The mystery of the mystic lies in some of the lesser-known religious stirrings of his times, notably the Moravian movement of which we now know his mother to have been an active proponent. Another key figure in the religious initiations of William Blake was Emmanuel Swedenborg, a scientist turned mystic. In the London of William Blake's day. there was a curious confluence of people with some shared ideas about spiritual matters, drawing from basic Christianity (at a time when there were few established sects), Judaism (notably the Kabala), Rosicrucianism, Freemasonry, and the Hindu notions of tantric study.

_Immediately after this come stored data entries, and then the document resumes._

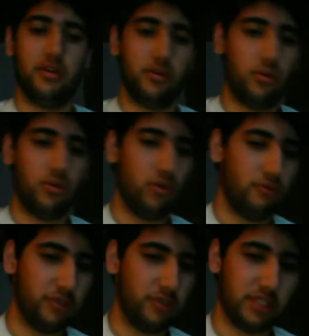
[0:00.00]
who
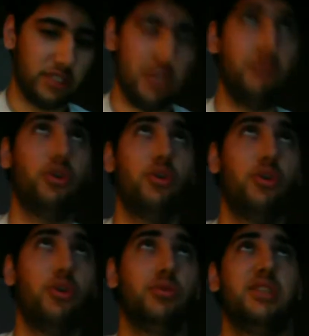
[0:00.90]
mostly
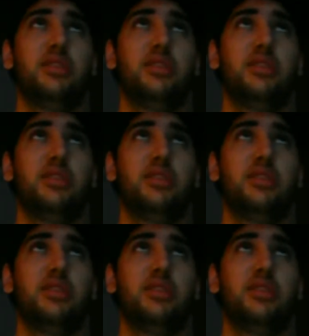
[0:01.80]
wrote these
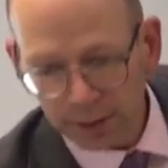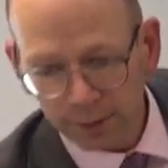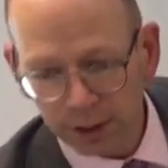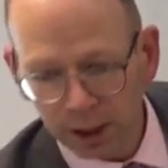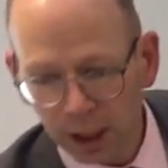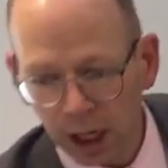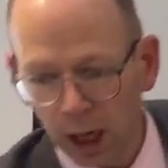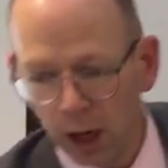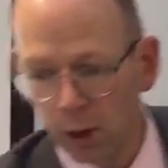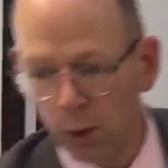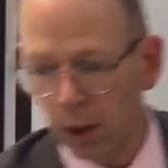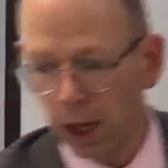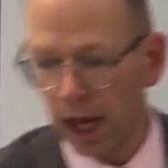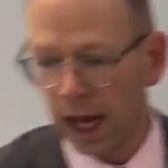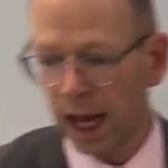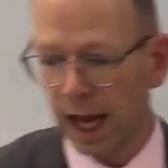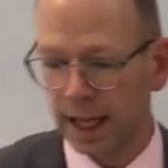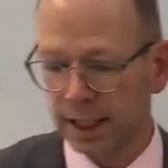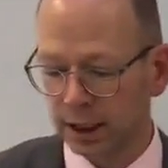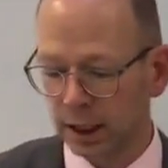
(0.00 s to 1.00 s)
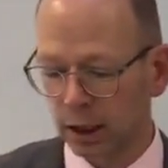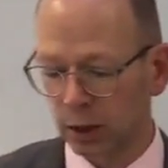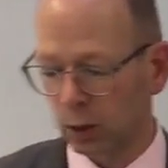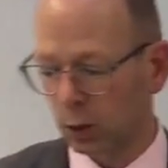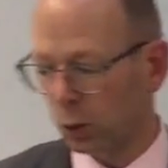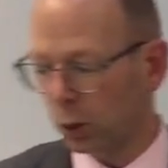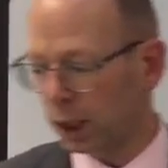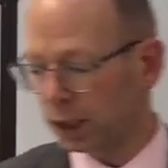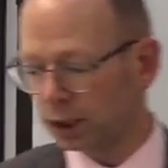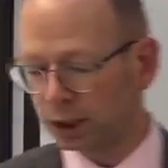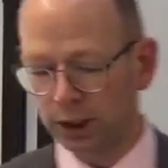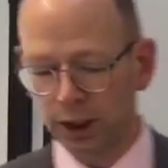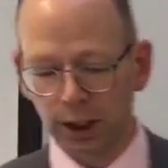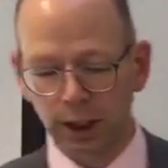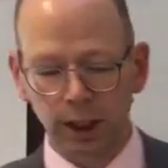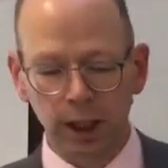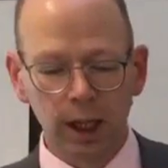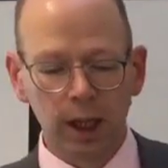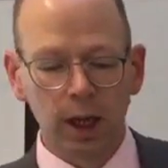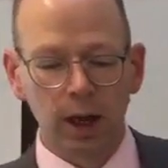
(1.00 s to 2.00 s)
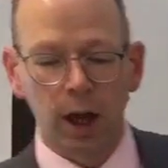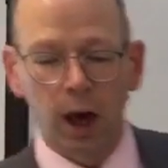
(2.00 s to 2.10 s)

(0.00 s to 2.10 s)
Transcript: have a go at a question.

All of these philosophies held that sexual intercourse was an act of high spiritual purpose and should be treated as such. Some went further than merely to celebrate the relations between man and wife. The early Moravians in London were orgiastic, with "love feasts" that went on all night and featured ecstatic sexual sharing. Still others included a homosexual element (led by a probable homo- or bi-sexual preacher). Men were encouraged to retain their semen by a mystical process and thereby force its potency, believed to be spiritual, back into the body where it would infuse the practitioner with strength and wisdom and prevent the misuse of his lustful proclivities. Readers should be warned that the imagery of these strange rituals is not for the weak of stomach. It often referred to the wounded side of Jesus as a sexual symbol known, with no pornographic intent, as the "side hole." Moravians and others were enjoined to mentally "lick" this wound (Blake's mother was among those who found this inner meditation overwhelmingly blissful). Blake produced drawings, long unseen and some restored by photographic processes, which depicted the female sexual organs as a kind of elaborate cathedral. In his writings, he named his wife Catherine "Cathredon," meaning a place of worship, referencing her vagina as a site of entry. After his death, some of his drawings had underwear added, covering outsized, presumably spiritually charged, male organs.

If you think it can't get any farther out, be advised: it can, because much of Blake's striving to achieve spiritually advanced states through sexual means began when he was already aging, and there are stories, seemingly borne out in contemporary written materials, that Blake had sex with another man's wife when Catherine was tired and uninspired by his unconventional beliefs about sex.

This book is meant as a scholarly treatise and not written for the general public. It reveals letters, drawings and other corroboration that was long hidden in a London attic. Its purpose is not to titillate, nor to denigrate a man most people hold up as a remarkable example of Christian mysticism. Blake's efforts to go very deeply into the physical in order to better experience the divine are typical of the most refined thinking of his day, in which science lagged behind the longings of the human spirit for true unfettered spiritual opening. Its author is a recognized expert in this subject matter. The book will be appreciated by Blake's admirers and will, I think, do little damage to his reputation.